While Wedge’s overall role in the saga is small compared to everyone else, he became a signature piece of dozens of different Star Wars-related books, games, and fan arguments everywhere. Played by the Scottish actor Denis Lawson, Wedge helped the franchise’s main characters stay on task without demanding the same accolades that the main characters got.
He was a glimpse at the people who had to live inside the universe without superpowers. He was an excellent pilot, a perfect wingman, and Luke’s few non-Jedi friends outside of his central circle. All of this means that few characters had the front row seat that Wedge had as the Star Wars saga took its form.
However, bringing him back to the galaxy far away took some convincing from the filmmakers behind Episode IX.
Many people in the Star Wars cast owe their careers to the franchise. Harrison Ford, Mark Hamill, Carrie Fisher, and the rest of the cast were immediately elevated to the realm of Hollywood royalty after appearing in the franchise. However, just because many loved being a part of the universe, others had a more complicated relationship.
Alec Guinness, who famously played the elder Obi-Wan Kenobi in the original films, loathed Star Wars and constantly reminded fans who asked him for an autograph how much he hated being a part of it. When Lawson wasn’t a part of Episode VII, rumors circulated that he had similar views as Guinness.
His own nephew, Ewan McGregor, who went on to play the younger Kenobi in the prequels, fueled these when he spoke about his uncle’s insistence that he didn’t play the role.
“He was always really dismissive of it because he did a couple of weeks work, sitting in a cardboard spaceship,” McGregor said of his uncle per Fantha Tracks. “And yet he had this massive following. It sort of annoyed him…. He was one of the people who said, ‘Don’t do it, don’t do it, don’t do it, and then the nearer I got to it, the more I wanted to do it…. I’m so glad I did because it was so interesting to be part of that.”
However, Lawson fought back at these claims.
Returning to the ship
According to Lawson, he only didn’t appear in Episode VII because of prior commitments. He chops up these rumors about his disdain for Star Wars and the role that many know him for as internet nonsense, per Fantha Tracks.
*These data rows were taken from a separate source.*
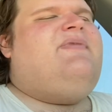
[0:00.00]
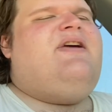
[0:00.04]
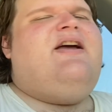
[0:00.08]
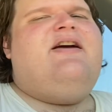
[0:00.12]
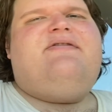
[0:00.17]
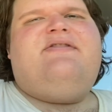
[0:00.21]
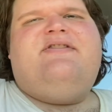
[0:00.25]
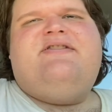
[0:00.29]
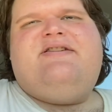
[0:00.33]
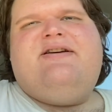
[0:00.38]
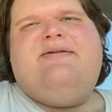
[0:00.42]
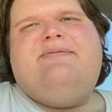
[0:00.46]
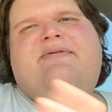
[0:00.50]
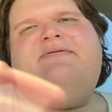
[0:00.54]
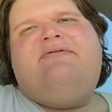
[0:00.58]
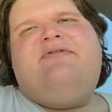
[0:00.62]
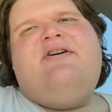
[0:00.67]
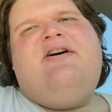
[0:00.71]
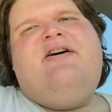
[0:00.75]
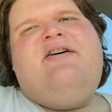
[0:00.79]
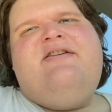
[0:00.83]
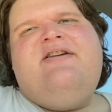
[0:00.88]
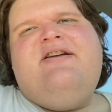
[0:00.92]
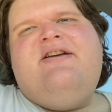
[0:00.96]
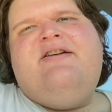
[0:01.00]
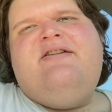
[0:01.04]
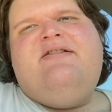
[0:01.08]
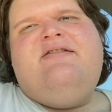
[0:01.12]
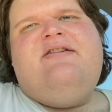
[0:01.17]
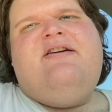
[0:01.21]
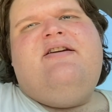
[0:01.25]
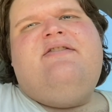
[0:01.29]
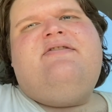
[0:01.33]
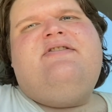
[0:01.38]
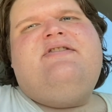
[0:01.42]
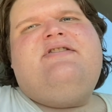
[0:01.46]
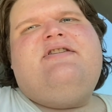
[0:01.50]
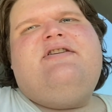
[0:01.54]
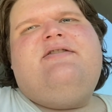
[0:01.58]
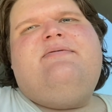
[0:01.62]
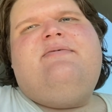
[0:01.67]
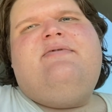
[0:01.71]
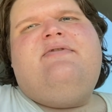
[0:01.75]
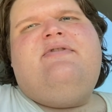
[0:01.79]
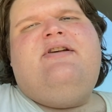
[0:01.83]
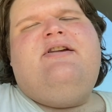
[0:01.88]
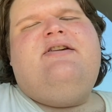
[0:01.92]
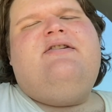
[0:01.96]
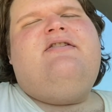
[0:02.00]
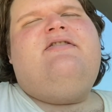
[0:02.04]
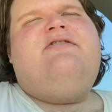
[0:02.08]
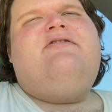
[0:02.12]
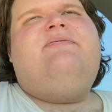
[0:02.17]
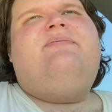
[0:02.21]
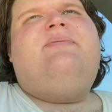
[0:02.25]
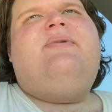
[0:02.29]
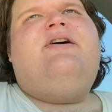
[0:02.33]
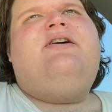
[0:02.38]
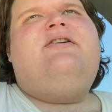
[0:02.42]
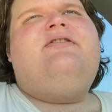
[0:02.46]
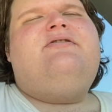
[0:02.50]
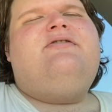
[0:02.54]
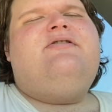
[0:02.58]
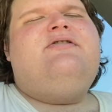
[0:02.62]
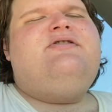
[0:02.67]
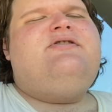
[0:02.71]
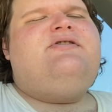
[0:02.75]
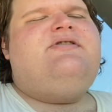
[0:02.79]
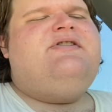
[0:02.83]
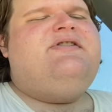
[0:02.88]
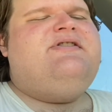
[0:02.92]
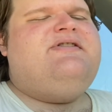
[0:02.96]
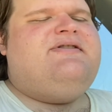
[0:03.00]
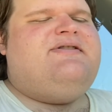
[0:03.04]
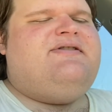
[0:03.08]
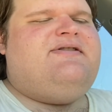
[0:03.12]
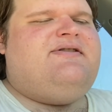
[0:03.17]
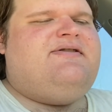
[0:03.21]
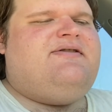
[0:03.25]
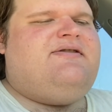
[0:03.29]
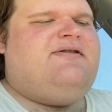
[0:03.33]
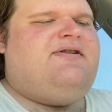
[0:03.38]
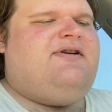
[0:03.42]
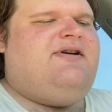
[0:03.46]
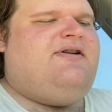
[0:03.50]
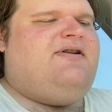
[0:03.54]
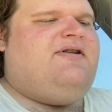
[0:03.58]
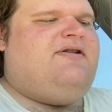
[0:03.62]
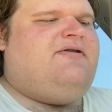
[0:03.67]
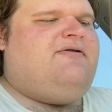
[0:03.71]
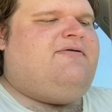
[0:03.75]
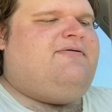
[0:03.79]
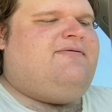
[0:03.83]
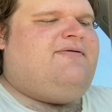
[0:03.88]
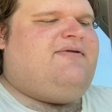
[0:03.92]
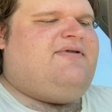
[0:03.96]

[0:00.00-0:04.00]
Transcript: Every time I've gone in, every time I, you know, bought groceries, you know,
“There are rumours out there that I was very dismissive of the new Star Wars films and didn’t want to be involved. But that’s complete nonsense. I just wasn’t able to do the last one and the only thing I’ve ever said was that I get bored with journalists asking me about Star Wars and somehow that has been transposed over into me hating the films somehow. I didn’t do it because I couldn’t. It was a drag that I couldn’t do it.”
Luckily, Lawson was able to return to Wedge’s ship. Although his role was small, he was a vital part of the eventual victory that culminated the nine-film Skywalker saga. Regardless of what fans thought of the movies, seeing Wedge inside the ship showed that the first movies’ events still affected those who were not strong in the force, either. For that, fans can be grateful.